Among the records, which lines hold the word "Silent"? Pick them out.

[Stored items]

▬▬▬

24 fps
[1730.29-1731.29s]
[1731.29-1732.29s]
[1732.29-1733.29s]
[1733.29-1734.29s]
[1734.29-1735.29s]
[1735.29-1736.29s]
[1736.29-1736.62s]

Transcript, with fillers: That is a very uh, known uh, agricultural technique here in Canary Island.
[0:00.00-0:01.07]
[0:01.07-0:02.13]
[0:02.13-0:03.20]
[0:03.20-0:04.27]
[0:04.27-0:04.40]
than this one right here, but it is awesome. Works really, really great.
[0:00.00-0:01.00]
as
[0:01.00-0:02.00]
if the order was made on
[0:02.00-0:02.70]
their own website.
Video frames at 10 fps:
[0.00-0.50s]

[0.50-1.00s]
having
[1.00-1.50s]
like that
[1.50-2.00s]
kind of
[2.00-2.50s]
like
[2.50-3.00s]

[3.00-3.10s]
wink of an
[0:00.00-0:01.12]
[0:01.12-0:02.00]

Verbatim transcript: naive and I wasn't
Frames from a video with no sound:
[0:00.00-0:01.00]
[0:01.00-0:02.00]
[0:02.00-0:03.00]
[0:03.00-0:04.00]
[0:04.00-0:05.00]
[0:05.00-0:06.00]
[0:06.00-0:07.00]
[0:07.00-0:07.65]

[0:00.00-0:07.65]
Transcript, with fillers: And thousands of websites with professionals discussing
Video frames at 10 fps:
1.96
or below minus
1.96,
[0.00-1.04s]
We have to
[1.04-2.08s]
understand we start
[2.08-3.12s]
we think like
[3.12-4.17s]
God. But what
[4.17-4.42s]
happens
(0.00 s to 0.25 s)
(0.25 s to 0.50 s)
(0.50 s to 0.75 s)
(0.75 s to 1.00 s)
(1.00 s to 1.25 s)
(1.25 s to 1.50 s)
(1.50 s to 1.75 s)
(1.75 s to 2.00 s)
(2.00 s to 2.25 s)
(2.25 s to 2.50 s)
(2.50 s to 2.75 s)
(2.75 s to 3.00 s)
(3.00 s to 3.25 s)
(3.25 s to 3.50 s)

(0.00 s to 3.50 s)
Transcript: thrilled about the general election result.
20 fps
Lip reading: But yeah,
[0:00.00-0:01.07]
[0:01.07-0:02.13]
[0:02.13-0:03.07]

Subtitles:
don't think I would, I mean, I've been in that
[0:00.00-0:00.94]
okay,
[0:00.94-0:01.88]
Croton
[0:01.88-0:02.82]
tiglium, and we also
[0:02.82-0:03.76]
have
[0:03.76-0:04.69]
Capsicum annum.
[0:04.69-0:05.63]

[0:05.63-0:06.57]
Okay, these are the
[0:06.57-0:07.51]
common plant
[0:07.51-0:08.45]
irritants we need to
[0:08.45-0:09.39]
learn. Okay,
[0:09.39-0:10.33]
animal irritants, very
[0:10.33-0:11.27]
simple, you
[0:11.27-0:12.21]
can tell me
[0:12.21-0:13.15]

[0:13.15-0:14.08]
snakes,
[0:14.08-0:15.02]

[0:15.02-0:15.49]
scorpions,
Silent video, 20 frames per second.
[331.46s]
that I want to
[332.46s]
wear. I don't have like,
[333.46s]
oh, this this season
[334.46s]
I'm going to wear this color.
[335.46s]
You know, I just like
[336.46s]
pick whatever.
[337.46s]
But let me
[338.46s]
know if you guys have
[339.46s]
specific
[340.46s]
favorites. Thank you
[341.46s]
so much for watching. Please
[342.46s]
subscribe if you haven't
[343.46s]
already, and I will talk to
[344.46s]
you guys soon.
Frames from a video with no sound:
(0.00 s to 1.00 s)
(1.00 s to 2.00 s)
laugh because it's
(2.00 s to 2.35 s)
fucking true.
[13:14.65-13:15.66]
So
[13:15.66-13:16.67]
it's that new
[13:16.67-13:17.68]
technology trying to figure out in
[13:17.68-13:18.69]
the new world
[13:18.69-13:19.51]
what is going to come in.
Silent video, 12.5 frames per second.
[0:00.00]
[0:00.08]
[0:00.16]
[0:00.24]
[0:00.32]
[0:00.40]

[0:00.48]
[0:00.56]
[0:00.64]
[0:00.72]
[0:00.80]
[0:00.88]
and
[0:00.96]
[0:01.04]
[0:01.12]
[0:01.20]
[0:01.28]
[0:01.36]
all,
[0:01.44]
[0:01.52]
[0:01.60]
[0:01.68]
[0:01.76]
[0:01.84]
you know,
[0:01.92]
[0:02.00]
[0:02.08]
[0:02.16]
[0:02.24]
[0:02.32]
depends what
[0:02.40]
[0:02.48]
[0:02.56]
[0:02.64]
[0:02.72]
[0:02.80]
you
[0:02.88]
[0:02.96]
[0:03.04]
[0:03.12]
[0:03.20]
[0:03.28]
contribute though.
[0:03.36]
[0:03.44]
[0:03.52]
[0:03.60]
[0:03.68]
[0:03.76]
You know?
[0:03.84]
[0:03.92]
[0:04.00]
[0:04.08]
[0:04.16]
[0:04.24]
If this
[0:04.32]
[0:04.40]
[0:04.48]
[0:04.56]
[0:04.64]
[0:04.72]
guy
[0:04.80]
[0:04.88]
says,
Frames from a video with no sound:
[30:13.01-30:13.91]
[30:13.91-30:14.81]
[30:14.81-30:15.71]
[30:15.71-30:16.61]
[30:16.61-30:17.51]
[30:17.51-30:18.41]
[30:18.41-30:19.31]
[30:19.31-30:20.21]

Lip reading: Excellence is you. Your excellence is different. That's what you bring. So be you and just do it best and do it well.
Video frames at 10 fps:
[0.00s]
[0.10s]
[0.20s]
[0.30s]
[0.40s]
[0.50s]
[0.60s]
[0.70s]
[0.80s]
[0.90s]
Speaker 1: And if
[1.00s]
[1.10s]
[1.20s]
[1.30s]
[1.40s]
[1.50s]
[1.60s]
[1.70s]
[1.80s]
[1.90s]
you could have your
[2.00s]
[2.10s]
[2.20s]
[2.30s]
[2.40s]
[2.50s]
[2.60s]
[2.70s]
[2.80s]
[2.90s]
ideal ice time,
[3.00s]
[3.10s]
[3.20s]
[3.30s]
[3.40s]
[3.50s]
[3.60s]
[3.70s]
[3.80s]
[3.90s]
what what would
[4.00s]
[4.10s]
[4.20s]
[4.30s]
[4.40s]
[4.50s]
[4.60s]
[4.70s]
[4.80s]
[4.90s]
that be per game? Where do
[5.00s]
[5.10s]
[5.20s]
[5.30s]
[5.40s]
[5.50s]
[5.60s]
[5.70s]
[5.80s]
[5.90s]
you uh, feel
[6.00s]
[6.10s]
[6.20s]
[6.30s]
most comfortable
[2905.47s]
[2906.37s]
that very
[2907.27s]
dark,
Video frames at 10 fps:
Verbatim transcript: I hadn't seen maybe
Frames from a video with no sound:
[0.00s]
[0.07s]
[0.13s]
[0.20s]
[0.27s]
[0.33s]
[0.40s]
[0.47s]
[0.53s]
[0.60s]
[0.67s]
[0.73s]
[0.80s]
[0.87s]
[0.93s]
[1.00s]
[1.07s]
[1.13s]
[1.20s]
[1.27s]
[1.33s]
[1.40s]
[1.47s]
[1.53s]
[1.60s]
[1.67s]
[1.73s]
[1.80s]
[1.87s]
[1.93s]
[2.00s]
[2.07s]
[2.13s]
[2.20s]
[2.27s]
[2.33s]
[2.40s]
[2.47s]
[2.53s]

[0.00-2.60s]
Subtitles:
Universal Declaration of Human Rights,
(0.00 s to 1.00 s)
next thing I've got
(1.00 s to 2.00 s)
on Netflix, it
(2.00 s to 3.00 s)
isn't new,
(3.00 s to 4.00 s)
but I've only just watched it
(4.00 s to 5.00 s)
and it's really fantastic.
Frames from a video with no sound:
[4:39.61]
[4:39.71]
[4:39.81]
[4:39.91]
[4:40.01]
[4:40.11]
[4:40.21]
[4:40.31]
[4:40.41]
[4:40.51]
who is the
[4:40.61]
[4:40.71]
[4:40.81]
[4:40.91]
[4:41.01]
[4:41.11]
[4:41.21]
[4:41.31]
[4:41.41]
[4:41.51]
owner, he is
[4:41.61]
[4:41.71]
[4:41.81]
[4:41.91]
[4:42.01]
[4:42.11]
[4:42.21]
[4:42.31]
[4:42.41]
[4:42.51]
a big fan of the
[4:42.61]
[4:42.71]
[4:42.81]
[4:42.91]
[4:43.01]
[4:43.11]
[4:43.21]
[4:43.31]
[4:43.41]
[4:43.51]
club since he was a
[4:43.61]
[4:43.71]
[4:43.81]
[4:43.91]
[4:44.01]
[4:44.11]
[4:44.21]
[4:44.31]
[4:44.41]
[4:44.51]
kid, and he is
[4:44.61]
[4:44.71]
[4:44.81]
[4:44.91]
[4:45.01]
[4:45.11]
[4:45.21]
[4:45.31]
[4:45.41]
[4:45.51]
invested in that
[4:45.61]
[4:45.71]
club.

▬▬▬

_RESPONSE AREA_.
Silent video, 20 frames per second.
Silent video, 12.5 frames per second.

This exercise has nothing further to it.